Among the 16 patients, eight patients did not receive danazol because they refused, based on their previous experience with the drug and physician's choice . Among these patients, seven achieved a partial response or better (87.5%), while six (75.0%) achieved CR. Due to the study's retrospective nature and the small number of patients, the direct comparison did not show statistically significant differences between the patients who received and did not receive danazol. Considering the 100% CR rate in the danazol recipients, this combination warrants further evaluation.
The promising treatment results of danazol were first documented in 1987 . Since then, it has been used as a second-line treatment for relapsed/refractory ITP. Danazol, a synthetic attenuated androgen, induces platelet elevation by antagonizing estrogen and reducing platelet destruction via immune modulation [3, 13]. Combining TPO-RAs and danazol regulates the pathophysiology of ITP, excessive platelet destruction, and impaired platelet production, ultimately eliciting better responses from ITP patients. In addition, danazol enhances the stability of romiplostim by blocking romiplostim neutralizing antibodies. In this setting, an escalated dose of romiplostim is insufficient to overcome romiplostim resistance. Adding danazol reverses the paradoxical effect of megakaryopoiesis recovery on endogenous TPO levels. However, the exact mechanism of their synergistic effect requires further investigation.

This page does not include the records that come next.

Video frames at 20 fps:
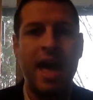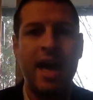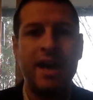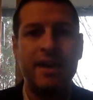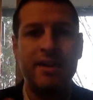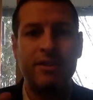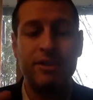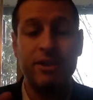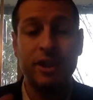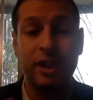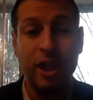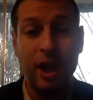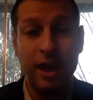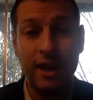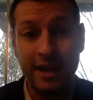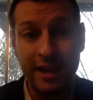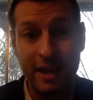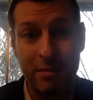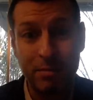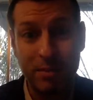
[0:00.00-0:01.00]
And there's a lot
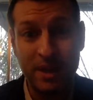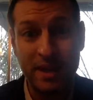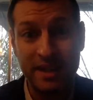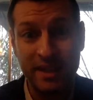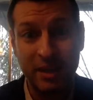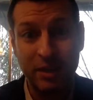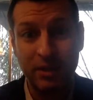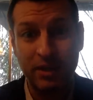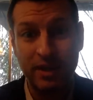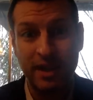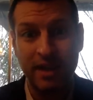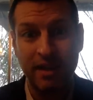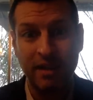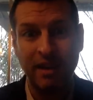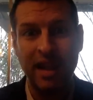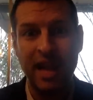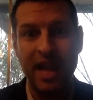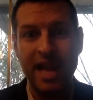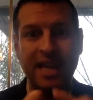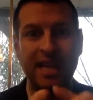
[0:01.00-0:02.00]
of companies out there
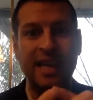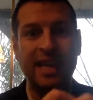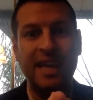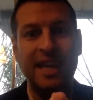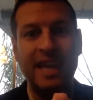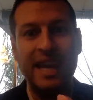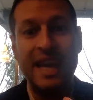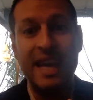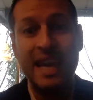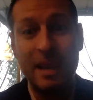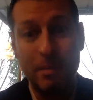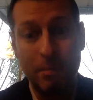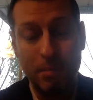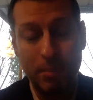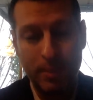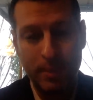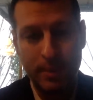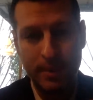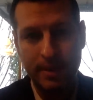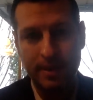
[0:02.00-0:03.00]
like HIP,
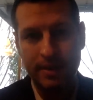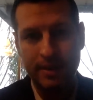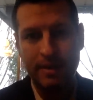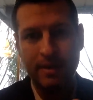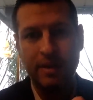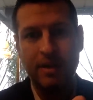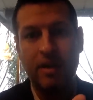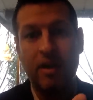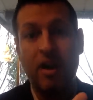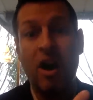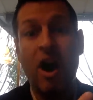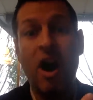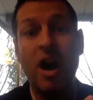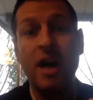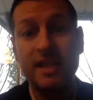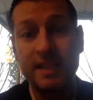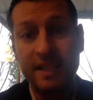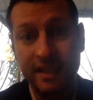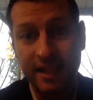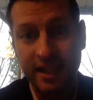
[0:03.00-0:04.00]

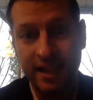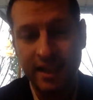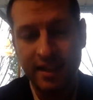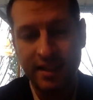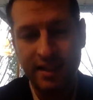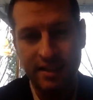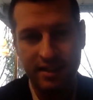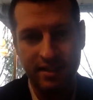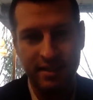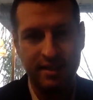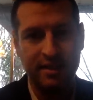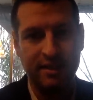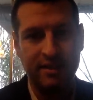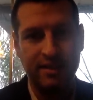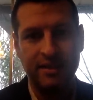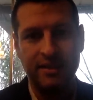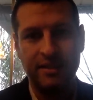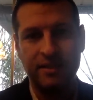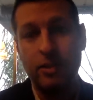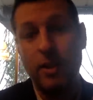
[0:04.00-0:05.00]
Auxly,
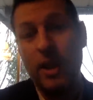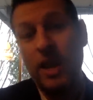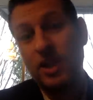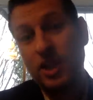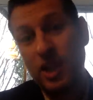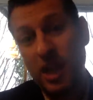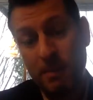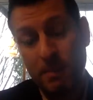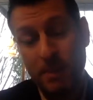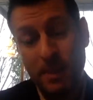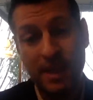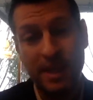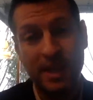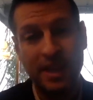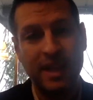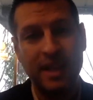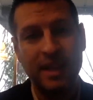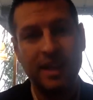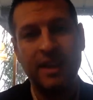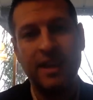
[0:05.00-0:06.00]
so HIP,
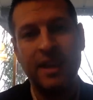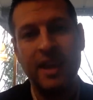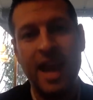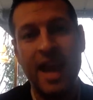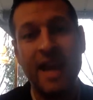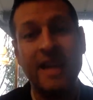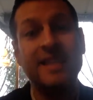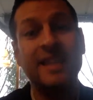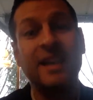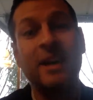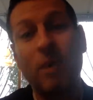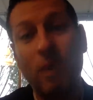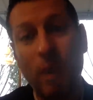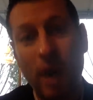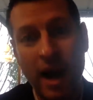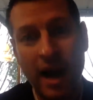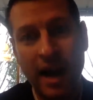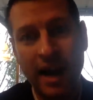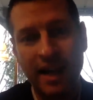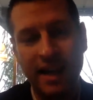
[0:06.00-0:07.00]

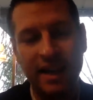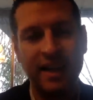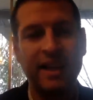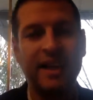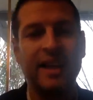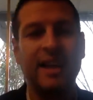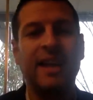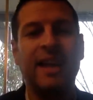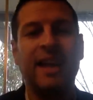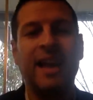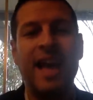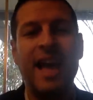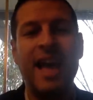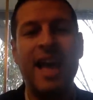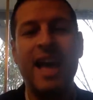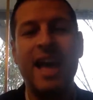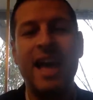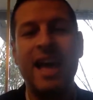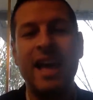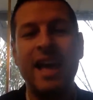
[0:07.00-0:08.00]
XLY,
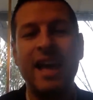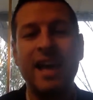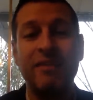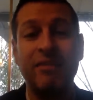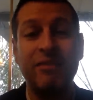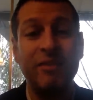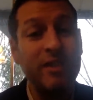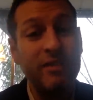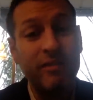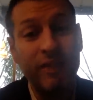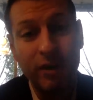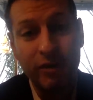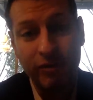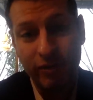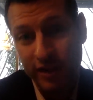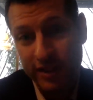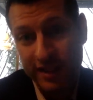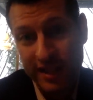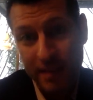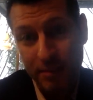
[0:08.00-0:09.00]
and Vivo,
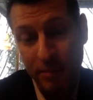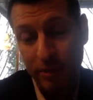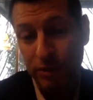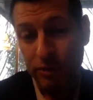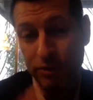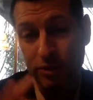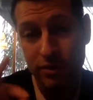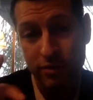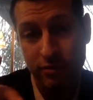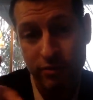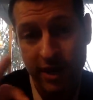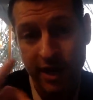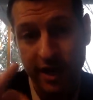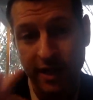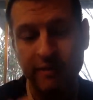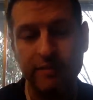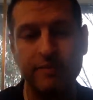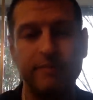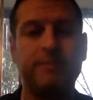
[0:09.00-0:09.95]
for example, those three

In conclusion, this pilot study showed that 1) TPO-RA switching was a viable salvage therapy option, even in long-standing heavily treated ITP patients; and 2) danazol exhibited a synergistic effect when combined with romiplostim, leading to rapid platelet count stabilization. Based on the results of this study, a prospective phase II study (ClinicalTrials.gov Identifier NCT04289207) will be conducted to corroborate the preliminary findings.
The results of this study have been submitted to the 70th Korean Association of Internal Medicine Annual Meeting, Seoul, Korea.
No potential conflicts of interest relevant to this article were reported.